In my mind, this deprogramming requires both some new skills not taught in acupuncture school, and (this part is more difficult for many people) a basic re-orientation towards harm reduction. What we do is harm reduction.
Everyone is going to die. If you work in community acupuncture, i.e. a high-volume practice, it is highly likely that at some point, some of your patients will die. This is a part of what we sign up for with this work.
Sometimes – a lot of the time – people die or get sick or get injured or get chronic illness, not only because of inevitable human frailty, but also because of colossal, preventable injustice. Lack of access to other health care*, to stable housing, to safe working environments, to healthy food, to time for rest, to protection from violence. The care we provide does “reduce the harmful consequences associated with various, sometimes illegal, human behaviors” – but viewed from a social justice standpoint, the harmful consequences are not so much about individual “bad” choices, but about systemic oppression.

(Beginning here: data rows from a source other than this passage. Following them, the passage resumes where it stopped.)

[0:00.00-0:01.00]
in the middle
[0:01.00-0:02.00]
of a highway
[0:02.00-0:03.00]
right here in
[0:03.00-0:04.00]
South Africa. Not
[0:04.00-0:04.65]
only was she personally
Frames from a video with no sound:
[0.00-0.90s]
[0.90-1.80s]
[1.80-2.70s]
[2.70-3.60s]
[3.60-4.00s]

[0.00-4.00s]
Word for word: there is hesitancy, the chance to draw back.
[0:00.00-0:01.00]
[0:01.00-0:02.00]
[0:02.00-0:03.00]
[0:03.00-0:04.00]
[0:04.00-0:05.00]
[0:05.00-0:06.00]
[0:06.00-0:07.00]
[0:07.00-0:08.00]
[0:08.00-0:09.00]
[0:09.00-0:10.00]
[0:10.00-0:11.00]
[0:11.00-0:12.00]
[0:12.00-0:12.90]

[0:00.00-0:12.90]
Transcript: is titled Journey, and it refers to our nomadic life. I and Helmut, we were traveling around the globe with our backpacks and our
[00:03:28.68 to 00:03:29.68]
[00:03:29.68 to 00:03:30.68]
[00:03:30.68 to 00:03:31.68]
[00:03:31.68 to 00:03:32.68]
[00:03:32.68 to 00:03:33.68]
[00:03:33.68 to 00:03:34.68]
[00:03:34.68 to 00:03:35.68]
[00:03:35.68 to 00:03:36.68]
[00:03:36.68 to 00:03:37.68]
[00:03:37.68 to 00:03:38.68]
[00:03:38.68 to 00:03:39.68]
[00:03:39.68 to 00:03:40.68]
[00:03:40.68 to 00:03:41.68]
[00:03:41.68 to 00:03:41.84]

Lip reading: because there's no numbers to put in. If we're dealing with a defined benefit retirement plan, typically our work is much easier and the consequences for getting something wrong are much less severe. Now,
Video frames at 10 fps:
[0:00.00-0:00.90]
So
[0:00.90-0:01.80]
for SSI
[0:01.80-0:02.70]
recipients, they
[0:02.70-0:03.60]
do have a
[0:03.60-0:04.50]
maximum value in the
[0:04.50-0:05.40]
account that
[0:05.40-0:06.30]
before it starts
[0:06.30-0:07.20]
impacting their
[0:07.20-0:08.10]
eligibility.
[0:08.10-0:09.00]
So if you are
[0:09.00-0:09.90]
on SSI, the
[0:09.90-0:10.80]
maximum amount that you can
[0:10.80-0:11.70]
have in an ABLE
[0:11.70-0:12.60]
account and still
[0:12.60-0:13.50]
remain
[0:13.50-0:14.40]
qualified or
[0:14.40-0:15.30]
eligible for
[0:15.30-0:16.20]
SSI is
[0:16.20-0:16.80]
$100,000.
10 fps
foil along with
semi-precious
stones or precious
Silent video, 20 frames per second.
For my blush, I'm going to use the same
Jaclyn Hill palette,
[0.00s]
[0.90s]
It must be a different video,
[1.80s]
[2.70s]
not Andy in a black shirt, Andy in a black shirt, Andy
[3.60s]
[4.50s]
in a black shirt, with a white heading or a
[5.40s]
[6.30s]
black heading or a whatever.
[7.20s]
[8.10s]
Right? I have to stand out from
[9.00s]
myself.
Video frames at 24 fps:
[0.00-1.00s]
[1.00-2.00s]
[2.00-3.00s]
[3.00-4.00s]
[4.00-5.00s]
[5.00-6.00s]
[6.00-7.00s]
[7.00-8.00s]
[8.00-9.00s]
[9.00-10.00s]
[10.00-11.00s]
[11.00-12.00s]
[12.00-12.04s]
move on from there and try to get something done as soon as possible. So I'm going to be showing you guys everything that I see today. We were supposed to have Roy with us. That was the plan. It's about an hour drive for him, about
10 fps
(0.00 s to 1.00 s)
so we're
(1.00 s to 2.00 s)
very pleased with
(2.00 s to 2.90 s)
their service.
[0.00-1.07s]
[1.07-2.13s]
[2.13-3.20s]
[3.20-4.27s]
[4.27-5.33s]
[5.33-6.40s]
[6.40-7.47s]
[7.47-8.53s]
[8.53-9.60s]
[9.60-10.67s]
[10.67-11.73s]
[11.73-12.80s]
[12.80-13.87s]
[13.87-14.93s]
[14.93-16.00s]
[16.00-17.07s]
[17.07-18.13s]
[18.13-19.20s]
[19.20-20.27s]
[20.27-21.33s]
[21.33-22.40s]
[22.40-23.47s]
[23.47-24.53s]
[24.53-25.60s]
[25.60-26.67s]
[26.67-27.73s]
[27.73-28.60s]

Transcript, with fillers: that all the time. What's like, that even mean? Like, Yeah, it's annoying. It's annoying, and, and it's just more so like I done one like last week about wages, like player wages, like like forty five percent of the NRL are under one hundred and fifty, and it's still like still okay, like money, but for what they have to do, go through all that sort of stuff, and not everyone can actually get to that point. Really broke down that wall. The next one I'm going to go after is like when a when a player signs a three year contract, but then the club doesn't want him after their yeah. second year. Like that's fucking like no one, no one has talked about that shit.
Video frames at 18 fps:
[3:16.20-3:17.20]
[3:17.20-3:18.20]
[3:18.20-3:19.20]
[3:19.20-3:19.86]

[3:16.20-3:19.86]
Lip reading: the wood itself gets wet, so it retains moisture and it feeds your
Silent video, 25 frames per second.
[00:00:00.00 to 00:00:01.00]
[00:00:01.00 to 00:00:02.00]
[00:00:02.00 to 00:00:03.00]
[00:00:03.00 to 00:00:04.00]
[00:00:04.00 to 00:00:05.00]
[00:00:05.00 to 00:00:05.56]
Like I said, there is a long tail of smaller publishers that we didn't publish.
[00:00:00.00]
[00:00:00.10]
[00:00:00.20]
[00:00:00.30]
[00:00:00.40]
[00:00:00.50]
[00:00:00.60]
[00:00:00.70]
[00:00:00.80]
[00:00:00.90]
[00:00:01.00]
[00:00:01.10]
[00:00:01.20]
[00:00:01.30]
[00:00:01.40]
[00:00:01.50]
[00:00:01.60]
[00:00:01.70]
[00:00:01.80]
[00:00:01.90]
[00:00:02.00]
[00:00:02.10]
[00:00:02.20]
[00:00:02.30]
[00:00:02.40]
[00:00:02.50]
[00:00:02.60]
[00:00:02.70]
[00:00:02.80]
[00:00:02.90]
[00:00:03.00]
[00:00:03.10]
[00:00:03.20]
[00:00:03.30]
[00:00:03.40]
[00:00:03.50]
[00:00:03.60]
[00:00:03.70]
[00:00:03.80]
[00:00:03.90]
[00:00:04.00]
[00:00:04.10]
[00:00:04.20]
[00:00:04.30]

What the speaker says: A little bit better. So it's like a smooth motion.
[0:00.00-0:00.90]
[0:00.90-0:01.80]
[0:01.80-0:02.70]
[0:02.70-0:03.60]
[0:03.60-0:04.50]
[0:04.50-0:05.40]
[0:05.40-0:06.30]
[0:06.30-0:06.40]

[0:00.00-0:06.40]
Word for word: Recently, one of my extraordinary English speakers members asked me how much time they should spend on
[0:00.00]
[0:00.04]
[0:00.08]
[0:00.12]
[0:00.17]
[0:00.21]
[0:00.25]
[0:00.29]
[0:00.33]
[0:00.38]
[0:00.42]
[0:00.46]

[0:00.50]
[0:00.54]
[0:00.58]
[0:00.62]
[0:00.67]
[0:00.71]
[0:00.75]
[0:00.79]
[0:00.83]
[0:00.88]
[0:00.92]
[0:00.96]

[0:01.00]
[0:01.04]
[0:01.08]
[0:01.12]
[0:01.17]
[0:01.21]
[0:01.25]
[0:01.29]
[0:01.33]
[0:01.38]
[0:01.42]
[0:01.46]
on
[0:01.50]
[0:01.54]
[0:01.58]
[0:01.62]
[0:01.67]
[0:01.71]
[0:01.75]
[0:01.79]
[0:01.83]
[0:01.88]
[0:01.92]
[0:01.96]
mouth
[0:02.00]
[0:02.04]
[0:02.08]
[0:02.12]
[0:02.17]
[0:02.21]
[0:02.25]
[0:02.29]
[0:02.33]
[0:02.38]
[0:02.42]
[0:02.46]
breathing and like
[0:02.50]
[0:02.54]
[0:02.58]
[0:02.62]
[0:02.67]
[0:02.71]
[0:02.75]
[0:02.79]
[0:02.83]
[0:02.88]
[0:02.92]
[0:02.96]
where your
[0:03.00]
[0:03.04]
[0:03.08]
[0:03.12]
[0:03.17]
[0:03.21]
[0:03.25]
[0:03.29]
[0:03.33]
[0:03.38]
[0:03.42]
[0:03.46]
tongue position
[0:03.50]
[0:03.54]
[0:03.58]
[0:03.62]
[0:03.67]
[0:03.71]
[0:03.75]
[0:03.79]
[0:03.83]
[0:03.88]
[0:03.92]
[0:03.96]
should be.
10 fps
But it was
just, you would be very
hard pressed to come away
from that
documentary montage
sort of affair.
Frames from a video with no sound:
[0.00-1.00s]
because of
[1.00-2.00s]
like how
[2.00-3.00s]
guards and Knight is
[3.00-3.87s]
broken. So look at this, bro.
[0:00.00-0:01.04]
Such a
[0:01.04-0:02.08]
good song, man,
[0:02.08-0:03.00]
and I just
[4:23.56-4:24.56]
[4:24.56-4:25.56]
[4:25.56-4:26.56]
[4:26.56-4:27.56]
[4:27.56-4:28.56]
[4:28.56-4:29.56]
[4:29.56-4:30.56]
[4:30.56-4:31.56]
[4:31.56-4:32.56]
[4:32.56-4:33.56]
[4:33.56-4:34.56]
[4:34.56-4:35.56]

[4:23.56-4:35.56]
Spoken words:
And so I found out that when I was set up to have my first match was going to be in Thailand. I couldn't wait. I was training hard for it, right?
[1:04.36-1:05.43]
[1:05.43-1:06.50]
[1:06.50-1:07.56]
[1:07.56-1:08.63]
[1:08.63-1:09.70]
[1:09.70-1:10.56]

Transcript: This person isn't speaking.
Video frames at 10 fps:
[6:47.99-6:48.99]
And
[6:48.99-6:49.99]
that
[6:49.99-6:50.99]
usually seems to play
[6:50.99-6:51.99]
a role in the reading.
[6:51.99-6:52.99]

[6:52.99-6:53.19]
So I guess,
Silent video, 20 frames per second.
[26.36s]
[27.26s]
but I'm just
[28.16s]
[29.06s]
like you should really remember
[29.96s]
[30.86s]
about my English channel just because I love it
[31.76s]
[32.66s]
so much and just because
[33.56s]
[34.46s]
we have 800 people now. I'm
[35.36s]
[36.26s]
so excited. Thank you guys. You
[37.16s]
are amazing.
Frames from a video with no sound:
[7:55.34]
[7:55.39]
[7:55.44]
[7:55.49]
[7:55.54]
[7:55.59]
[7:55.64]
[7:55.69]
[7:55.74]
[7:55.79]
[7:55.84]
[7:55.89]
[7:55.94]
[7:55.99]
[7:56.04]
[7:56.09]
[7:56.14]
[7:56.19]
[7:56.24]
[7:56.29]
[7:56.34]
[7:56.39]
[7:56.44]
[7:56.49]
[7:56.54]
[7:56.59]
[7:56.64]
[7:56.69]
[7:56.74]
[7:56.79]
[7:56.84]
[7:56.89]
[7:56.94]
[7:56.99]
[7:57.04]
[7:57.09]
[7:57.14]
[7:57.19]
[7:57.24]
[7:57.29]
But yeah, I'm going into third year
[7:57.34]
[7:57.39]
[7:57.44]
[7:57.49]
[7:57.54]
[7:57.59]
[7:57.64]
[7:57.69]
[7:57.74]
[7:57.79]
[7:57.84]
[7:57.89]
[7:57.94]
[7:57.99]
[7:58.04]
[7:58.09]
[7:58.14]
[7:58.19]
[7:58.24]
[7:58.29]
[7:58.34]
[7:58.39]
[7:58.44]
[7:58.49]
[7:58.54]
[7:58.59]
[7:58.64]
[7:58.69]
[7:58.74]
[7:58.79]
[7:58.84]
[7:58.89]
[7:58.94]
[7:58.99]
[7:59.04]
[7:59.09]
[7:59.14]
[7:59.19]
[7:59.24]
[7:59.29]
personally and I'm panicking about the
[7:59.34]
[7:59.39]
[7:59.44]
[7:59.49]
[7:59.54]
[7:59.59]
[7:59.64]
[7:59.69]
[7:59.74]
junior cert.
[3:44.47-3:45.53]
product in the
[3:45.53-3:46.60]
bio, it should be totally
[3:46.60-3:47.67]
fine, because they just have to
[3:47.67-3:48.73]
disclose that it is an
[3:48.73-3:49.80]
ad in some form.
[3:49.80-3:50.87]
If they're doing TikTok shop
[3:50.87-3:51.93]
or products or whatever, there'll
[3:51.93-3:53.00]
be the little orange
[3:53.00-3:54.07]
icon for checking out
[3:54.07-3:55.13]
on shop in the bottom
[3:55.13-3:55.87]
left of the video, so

Some of the hardest work we do is bearing witness to injustice. This can take a toll on us as practitioners. Vikki Reynolds, an activist, instructor & clinical supervisor based in Vancouver BC, comments “… when the unjust conditions of people’s lives do not improve … we experience our work as shoveling water. We’re working hard, and working harder isn’t working. The smell of a particularly individual incompetence begins to creep in.”
It was Vikki Reynolds who pointed out to me how individualised the dominant narratives about “burnout” are. “Empathic stress disorder” “compassion fatigue” “secondary trauma” “vicarious trauma” are all phrases gesturing at failures on the part of individuals. We are taught to think that if we are burning out, then we need to do better self-care, have better boundaries. It’s no coincidence that this does not challenge the status quo. Self-care is important, but self-care is not enough to offset the context of social injustice. And please, let’s not pathologize open-heartedness.
Vikki’s work is mainly with therapists and social workers, but her work applies very much to community acupuncturists. She says:
“I believe that spiritual pain and isolation are more useful ways to understand the harms helpers suffer in the work than the prescriptive and individual idea of burnout … I believe that spiritual pain is what leads many people to leave this work. Often times, the extremity of pain and oppression suffered by the clients we work alongside, or the ways of being of the clients themselves, are blamed for burning out workers. In my experience, most often it has not been the clients, their ways of being, nor clients’ suffering which therapists and community workers cannot bear, but the contexts of injustice…”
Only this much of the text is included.